Article by Ben Griffis
My process for finding players with interesting data profiles is, like, most, to cast a wide net and then work on paring the initial list down with more filters. It’s an iterative process and I have a few methods I use to find players, either by filtering raw datasets, making scatters, filtering event data, or generating player role scores.
Usually, if I’m not just playing around but instead actively looking for a few players to spend time watching games of, I combine several of these methods.
I’ve recently started getting into Spain’s second division, La Liga SmartBank (or LaLiga2, or Segunda División), for a few reasons, not least because of how great the football is. And how easy it is to watch every single match on replay. And the quantity & quality of data. And that maybe I’ll get lucky and someone in a club sees my work and likes it. Whenever I start diving into a new league, regardless of my level of knowledge coming into it, I like to find interesting players to focus on, using them as my entry point to the league.
For this article I’ll be looking for a couple young (24 and younger) midfielders (CMs or DMs). My goal is two-fold, both to find young prospects to potentially keep an eye on in the future, as well as finding interesting players to be my entry point into watching a few teams.
Step 1: Filtering Criteria
Step 0 is always setting the base criteria for my sample. I’m going to use 700 minutes minimum, which is about 25% of the season at time of writing (31 games). This is a little low, but for casting a big net it’s important to me to have a lower number than I would for, say, analyzing a player’s performances.
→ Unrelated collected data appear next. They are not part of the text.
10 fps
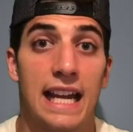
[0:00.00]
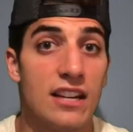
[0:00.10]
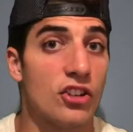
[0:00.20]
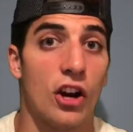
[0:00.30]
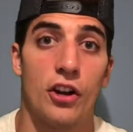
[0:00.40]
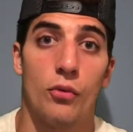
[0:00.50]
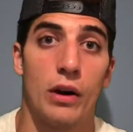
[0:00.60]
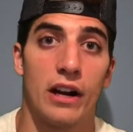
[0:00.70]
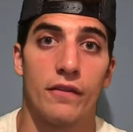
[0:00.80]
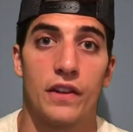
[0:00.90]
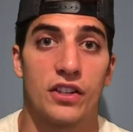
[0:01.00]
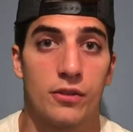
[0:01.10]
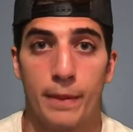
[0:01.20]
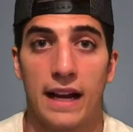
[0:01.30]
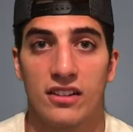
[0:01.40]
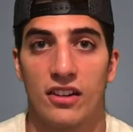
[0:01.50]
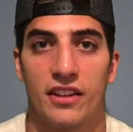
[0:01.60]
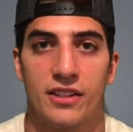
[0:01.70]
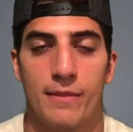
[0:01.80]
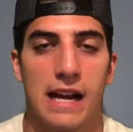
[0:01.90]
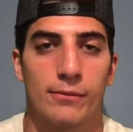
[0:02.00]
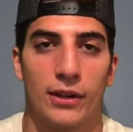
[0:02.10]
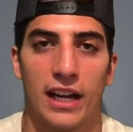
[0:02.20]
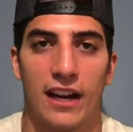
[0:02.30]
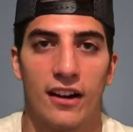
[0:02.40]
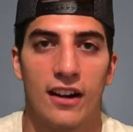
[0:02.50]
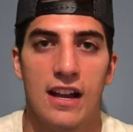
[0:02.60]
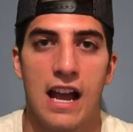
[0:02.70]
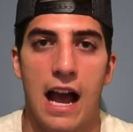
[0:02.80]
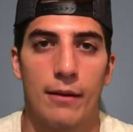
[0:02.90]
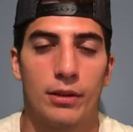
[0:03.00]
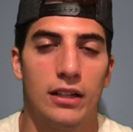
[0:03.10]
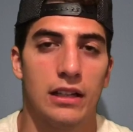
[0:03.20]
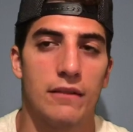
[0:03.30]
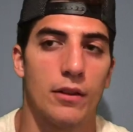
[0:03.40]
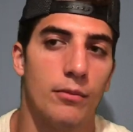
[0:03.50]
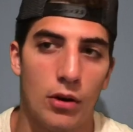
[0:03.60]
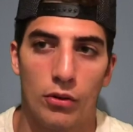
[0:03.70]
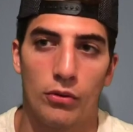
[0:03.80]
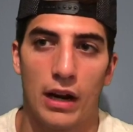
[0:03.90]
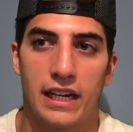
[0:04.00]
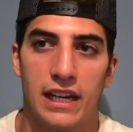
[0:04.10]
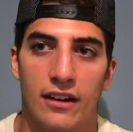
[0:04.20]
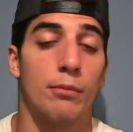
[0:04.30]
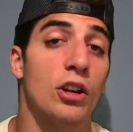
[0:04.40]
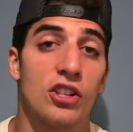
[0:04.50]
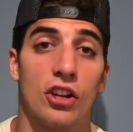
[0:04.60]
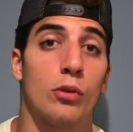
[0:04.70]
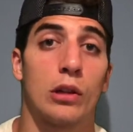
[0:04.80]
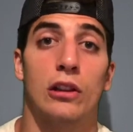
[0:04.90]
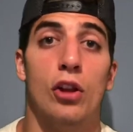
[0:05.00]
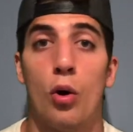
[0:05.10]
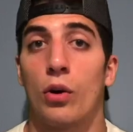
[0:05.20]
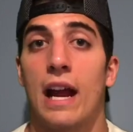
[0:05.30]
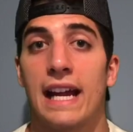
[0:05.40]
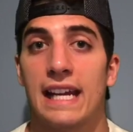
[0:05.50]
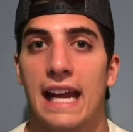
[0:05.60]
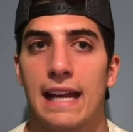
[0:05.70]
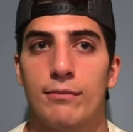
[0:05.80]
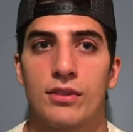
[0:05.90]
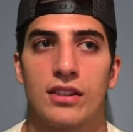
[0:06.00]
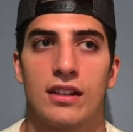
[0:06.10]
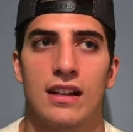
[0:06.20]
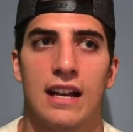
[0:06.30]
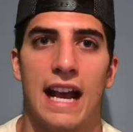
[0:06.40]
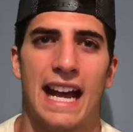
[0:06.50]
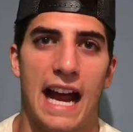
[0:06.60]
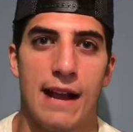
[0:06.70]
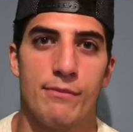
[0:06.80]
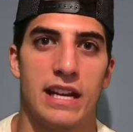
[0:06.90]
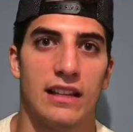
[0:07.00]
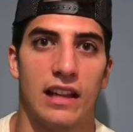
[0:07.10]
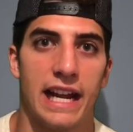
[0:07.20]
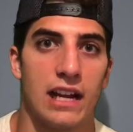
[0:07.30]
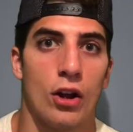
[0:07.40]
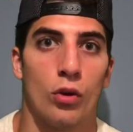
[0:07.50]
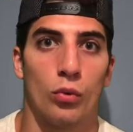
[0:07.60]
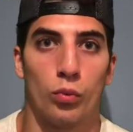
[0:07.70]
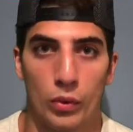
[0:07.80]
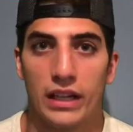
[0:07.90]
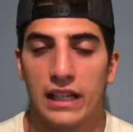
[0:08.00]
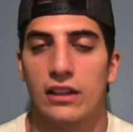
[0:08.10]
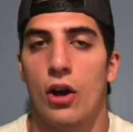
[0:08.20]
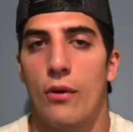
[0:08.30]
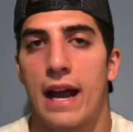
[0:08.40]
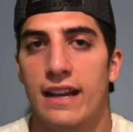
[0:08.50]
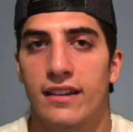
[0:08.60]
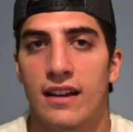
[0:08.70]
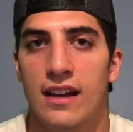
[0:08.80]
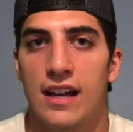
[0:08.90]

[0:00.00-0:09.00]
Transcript: case you're unaware of the specs on this MacBook Air, I'm going to leave them right here. I'm going to start with lower end games, and I mean like really low end.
I’m looking for interesting young players, some of who may not start every single match. The key to remember is that I’m not analyzing, but in a discovery phase.
I get a sample size of 82 CMs and DMs (based on Wyscout’s main position for the player) after this. That’s a large sample, and an average of a little under 4 players per team, which means I’ve probably captured all the midfielders who play some role for their team this season.
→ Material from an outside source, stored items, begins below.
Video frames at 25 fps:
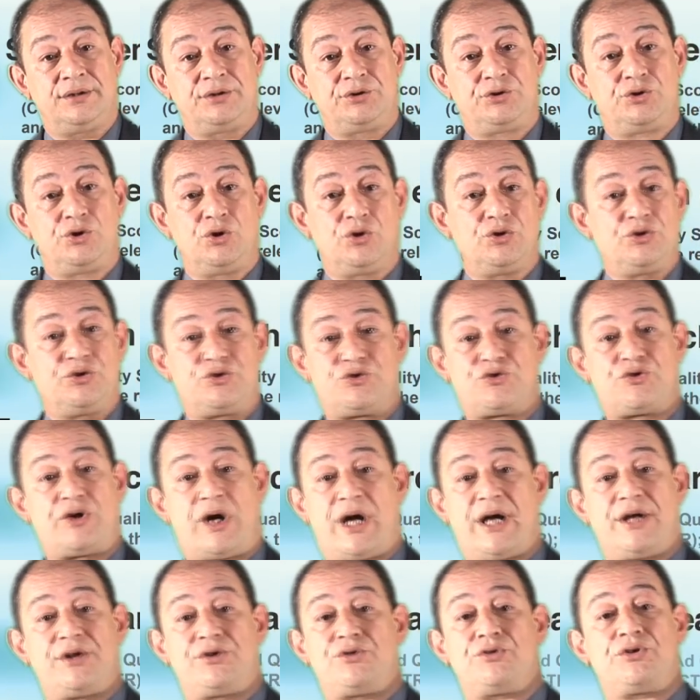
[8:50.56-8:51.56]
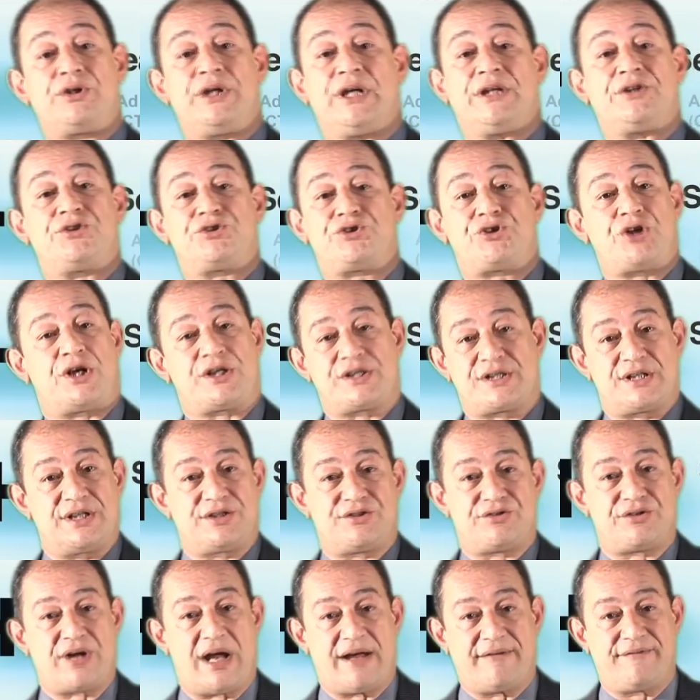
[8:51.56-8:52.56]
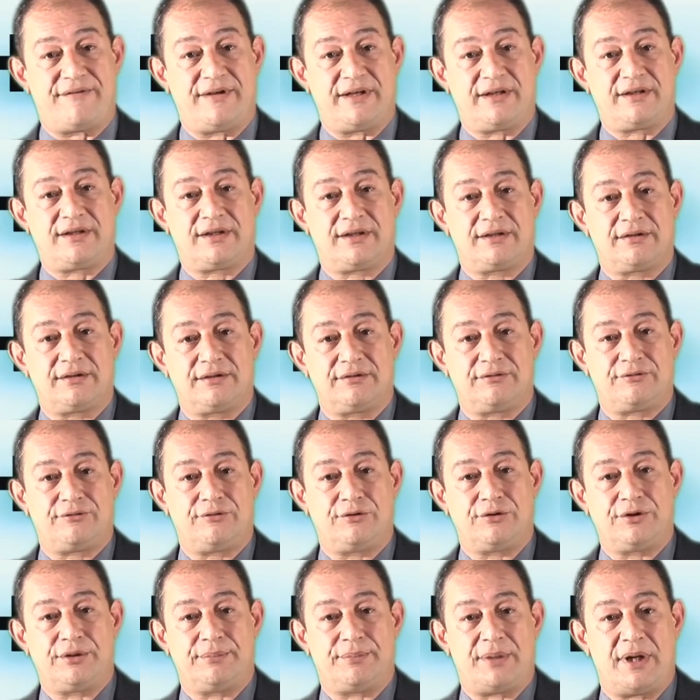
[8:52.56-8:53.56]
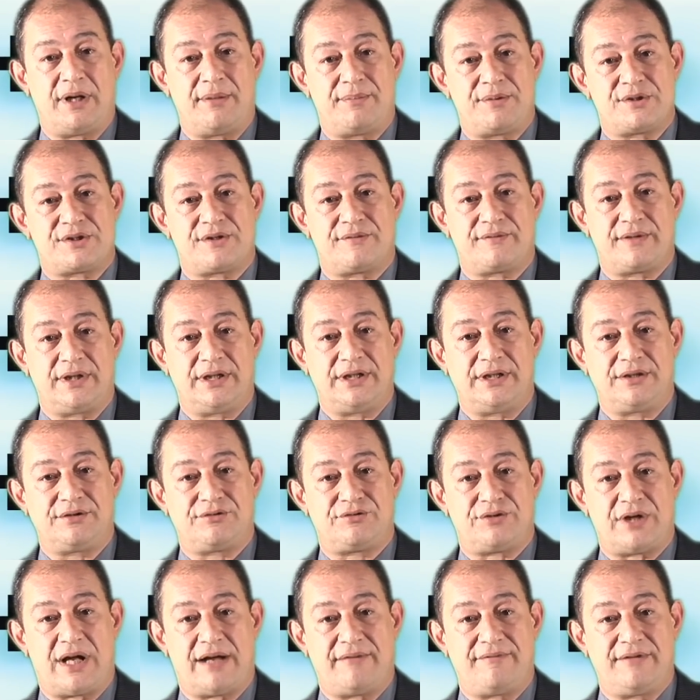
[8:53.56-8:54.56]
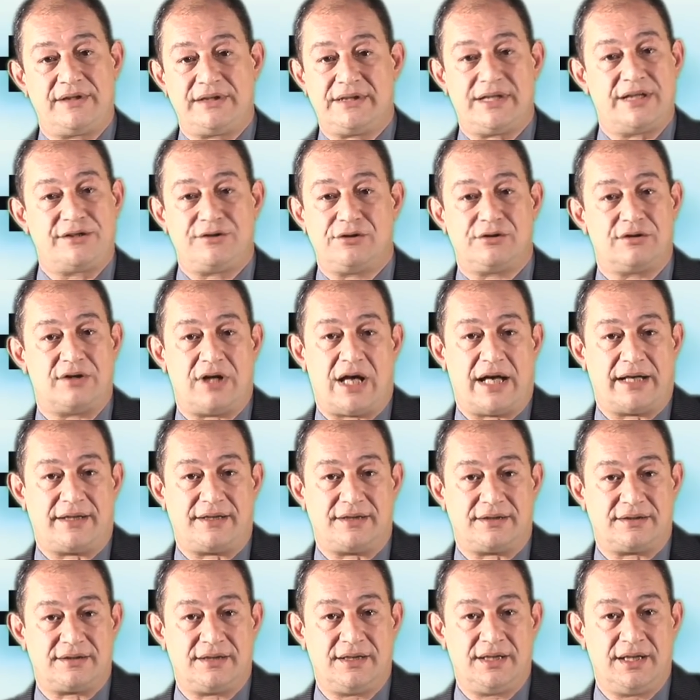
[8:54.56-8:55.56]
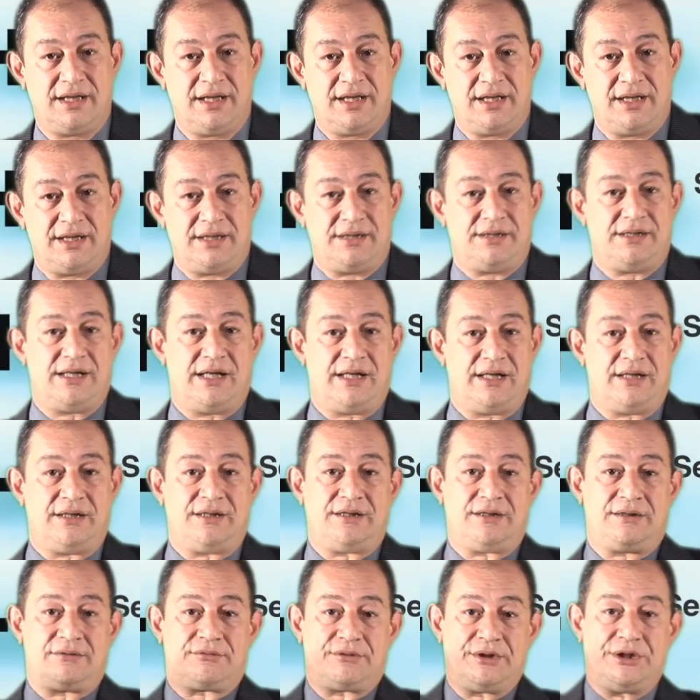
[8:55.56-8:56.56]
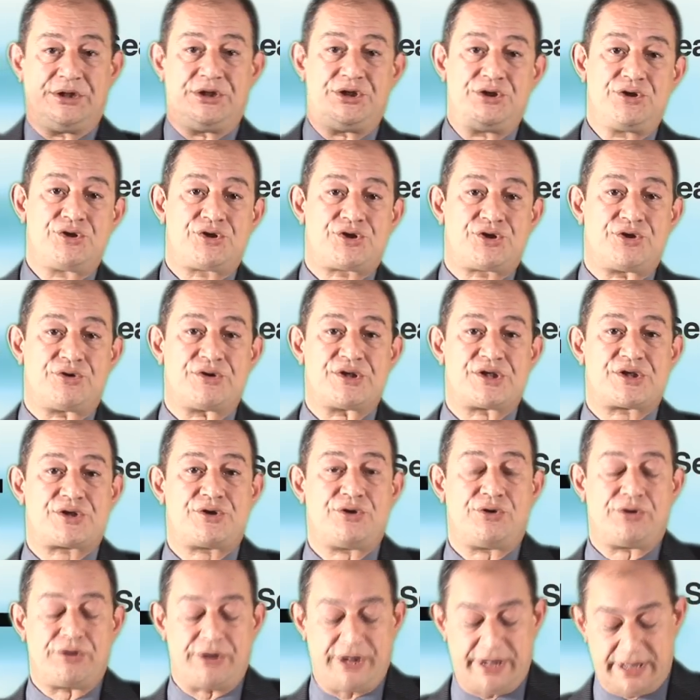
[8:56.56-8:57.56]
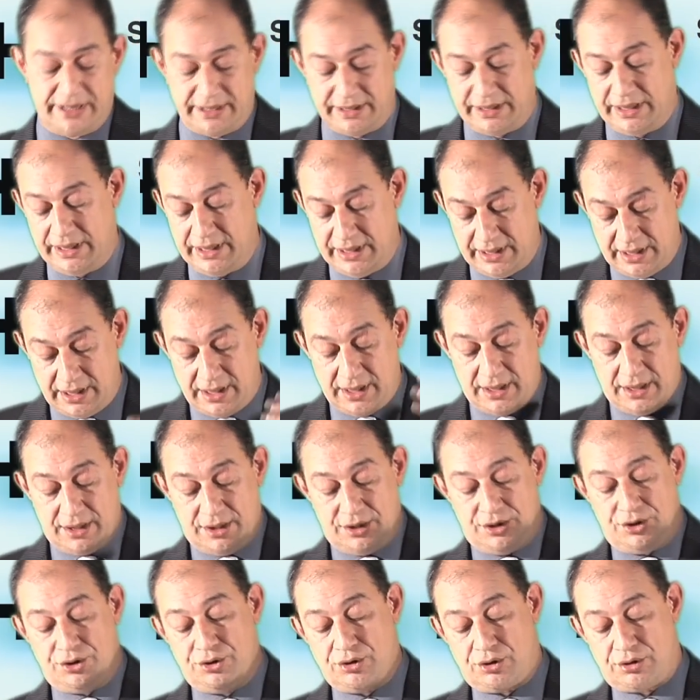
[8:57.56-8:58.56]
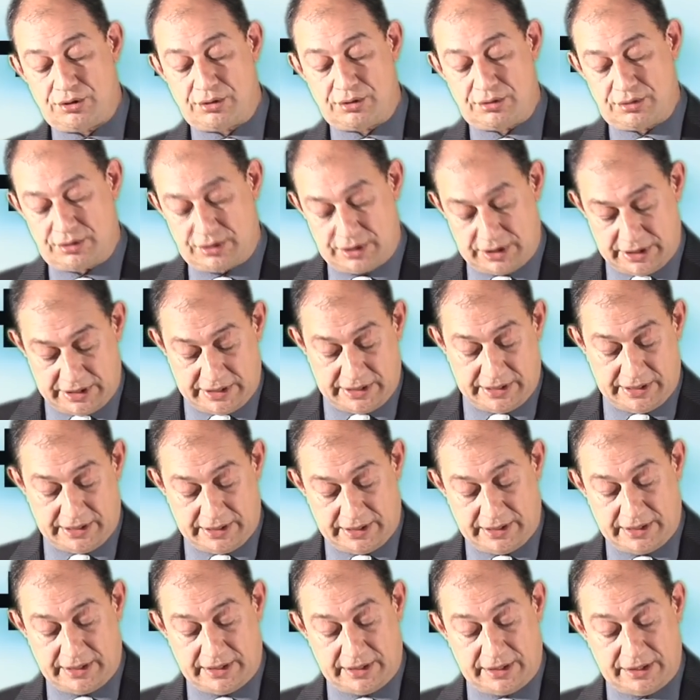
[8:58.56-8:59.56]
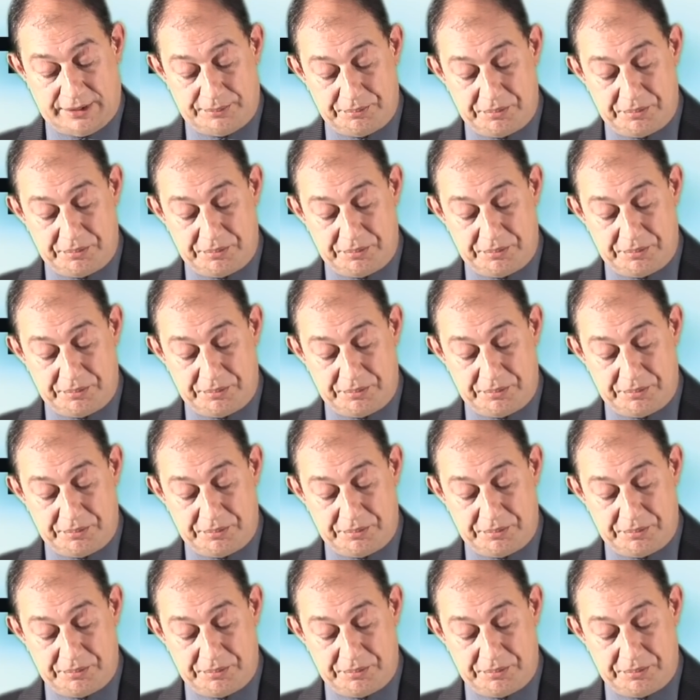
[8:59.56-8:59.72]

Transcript: Don't try to get just the traffic for the purpose of getting traffic. They don't like it. They reduce your scoring. Your uh,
The next step, step 1, is to cast my net by setting filters on several metrics I deem important to the type of player I’m looking for: just an all-rounder. I want to find some young CMs that can do a wide range of duties at a decent level. I’m not necessarily looking for the best U24 playmaker, or best U24 ball-winner… just some talented young CMs in a range of tasks.
To do this step, I calculate Z-Scores for all player metrics, ranked against the other players in my sample. This brings me to a quick tangent (I’m explaining my methods for player research more in this article than I normally would, as I’ll just link back to this in future articles so I can get straight to the point later on).
Z-Scores vs Percentiles
Z-Scores and percentile rankings are similar in nature. Both aim to grade one players’ score in a metric to all others in a given sample. However, there’s a key difference that makes me prefer z-scores for many things: percentiles lose all of the information of a metric’s distribution… while z-scores retain that info.
Percentiles take a distribution and flatten it out, spacing every player an equal distance from each other. We lose some granularity. Z-scores, however, keep that information as z-scores are simply the number of standard deviations a player’s number is from the mean. A z-score of 1 means the player is 1 standard deviation above the average of that metric. A z-score of -0.5 means they are half a standard deviation below the average.
These pictures below demonstrate this point. First, this very basic excel graph visualizes 500 randomly-generated values based on a normal distribution with mean = 0, and standard deviation = 1. The data are visualized with 30 bins.
This next image shows the percentiles of the same data, again with 30 bins for comparison’s sake. Notice how the distribution disappears, and we basically have a perfectly linear distribution, as all points get laid on a line. We lose the information in our distribution.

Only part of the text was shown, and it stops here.